After seeing nine people in the past two years shot and killed by law enforcement in his hometown, the San Francisco hip-hop artist born Ilych Sato knew he’d have to get people’s attention somehow.

So, on April 21, Sato and four others stationed themselves outside the Mission District police station on a highly publicized hunger strike, vowing to stay put until embattled SFPD chief Greg Suhr steps down.

“We’re just right here, tired of taking it,” Sato tells KQED. “Our voice is powerful.”

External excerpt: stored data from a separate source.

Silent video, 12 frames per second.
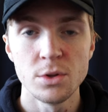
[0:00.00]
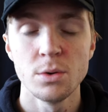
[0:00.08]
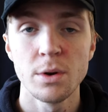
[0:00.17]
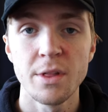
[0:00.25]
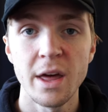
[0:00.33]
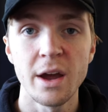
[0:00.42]

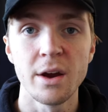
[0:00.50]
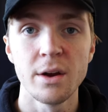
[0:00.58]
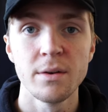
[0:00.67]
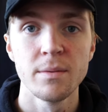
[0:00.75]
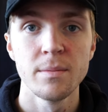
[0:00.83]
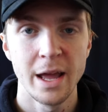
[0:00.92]
You were
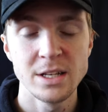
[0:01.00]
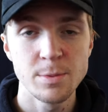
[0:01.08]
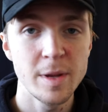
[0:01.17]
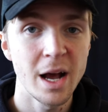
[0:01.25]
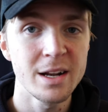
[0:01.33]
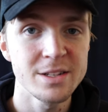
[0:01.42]
there. And
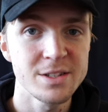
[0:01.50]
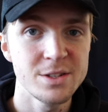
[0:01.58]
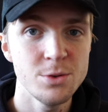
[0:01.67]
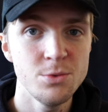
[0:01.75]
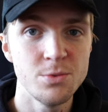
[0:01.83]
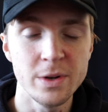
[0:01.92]
to be honest,
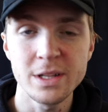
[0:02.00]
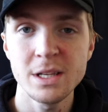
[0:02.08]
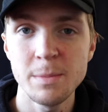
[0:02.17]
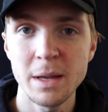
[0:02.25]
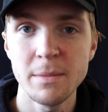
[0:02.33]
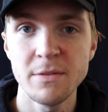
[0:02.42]
you
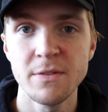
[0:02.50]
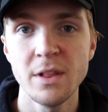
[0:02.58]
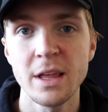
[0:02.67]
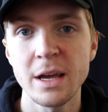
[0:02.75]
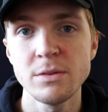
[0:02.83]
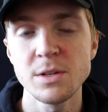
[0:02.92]
really made me
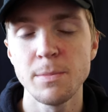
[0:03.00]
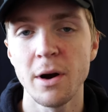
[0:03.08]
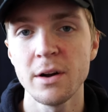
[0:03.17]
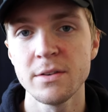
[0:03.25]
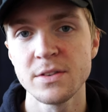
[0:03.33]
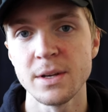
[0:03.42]
feel like I was a
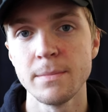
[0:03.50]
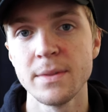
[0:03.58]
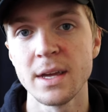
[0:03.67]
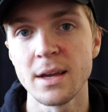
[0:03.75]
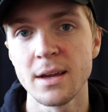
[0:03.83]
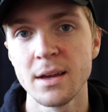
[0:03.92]
part of
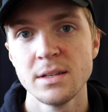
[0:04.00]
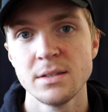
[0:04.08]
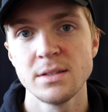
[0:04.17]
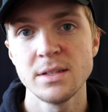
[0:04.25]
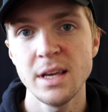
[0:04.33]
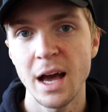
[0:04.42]
something.
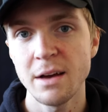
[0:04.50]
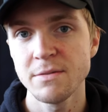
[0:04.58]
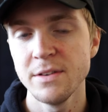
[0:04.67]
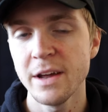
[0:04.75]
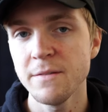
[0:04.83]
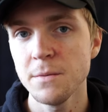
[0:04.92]
See,
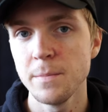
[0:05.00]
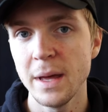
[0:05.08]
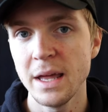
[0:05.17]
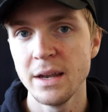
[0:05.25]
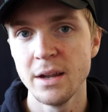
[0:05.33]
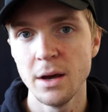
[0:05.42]
I've never
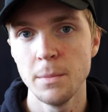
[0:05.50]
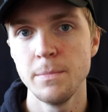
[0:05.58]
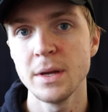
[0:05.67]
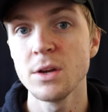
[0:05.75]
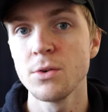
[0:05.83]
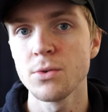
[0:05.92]
been a
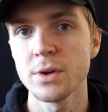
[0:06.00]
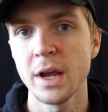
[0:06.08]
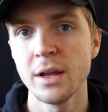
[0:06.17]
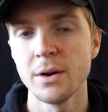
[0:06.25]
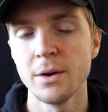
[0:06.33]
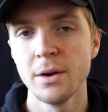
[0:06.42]
big
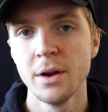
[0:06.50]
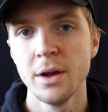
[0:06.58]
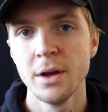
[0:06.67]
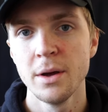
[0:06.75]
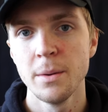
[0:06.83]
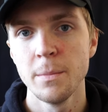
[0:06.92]
creator,
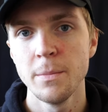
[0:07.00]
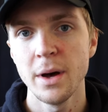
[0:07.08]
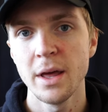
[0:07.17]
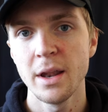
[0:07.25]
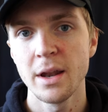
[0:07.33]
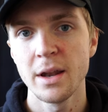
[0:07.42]

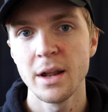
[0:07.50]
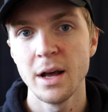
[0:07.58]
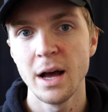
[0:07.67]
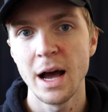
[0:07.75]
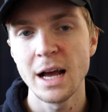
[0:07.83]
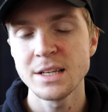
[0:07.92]
but
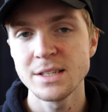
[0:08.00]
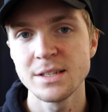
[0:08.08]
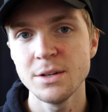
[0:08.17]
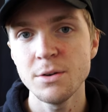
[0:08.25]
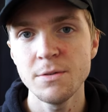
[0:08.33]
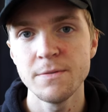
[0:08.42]
I
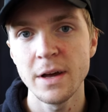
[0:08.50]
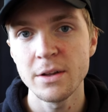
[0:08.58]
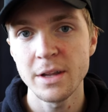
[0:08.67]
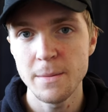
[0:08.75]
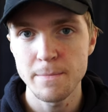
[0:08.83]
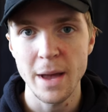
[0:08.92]
still
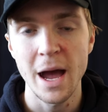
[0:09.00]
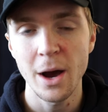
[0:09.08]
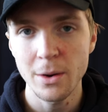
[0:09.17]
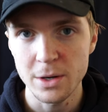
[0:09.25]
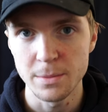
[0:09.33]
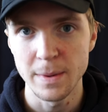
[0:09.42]
felt
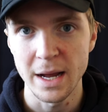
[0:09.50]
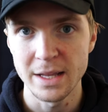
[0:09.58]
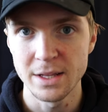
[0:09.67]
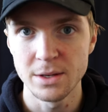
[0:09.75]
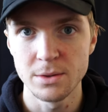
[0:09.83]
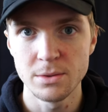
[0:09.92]
empowered by
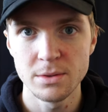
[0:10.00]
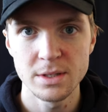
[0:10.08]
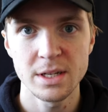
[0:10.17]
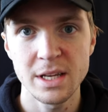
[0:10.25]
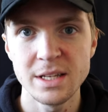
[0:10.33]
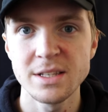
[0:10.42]
you
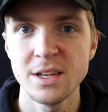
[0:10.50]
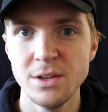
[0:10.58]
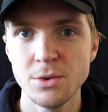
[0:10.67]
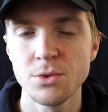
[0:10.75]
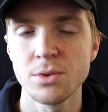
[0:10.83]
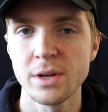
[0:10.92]
to
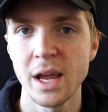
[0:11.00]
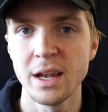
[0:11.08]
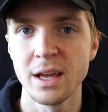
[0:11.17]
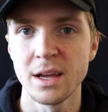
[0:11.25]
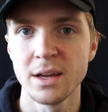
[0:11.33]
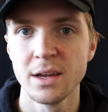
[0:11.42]
continue
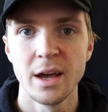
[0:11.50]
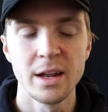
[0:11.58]
creating.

Sato is joined in protest by fellow hip-hop artist Sellassie Blackwell, as well as Ike Pinkston, a preschool teacher; Edwin Lindo, a Ninth District candidate for Supervisor; and Sato’s mother María Cristina Gutierrez, who serves as executive director at the Mission District’s Compañeros del Barrio preschool.


In addition to the high-profile deaths of Alex Nieto, Mario Woods, Luis Gongora, Amilcar Perez-Lopez and others at the hands of law enforcement, the ‘Frisco Five’ hope to bring attention to homelessness, gentrification, housing and police misconduct, including the ongoing SFPD scandal of racist text messages sent amongst officers.

As Equipto, Sato has released over two dozen albums, and is part of a dwindling hip-hop community in San Francisco, where the black population is quickly diminishing. In an incident caught on video last year, Sato accosted Mayor Ed Lee at a restaurant, alleging a lack of concern for the displaced Asian population in San Francisco and calling Lee “a disgrace to Asian people.”

The hunger strikers vow to stay until Chief Suhr is fired or resigns.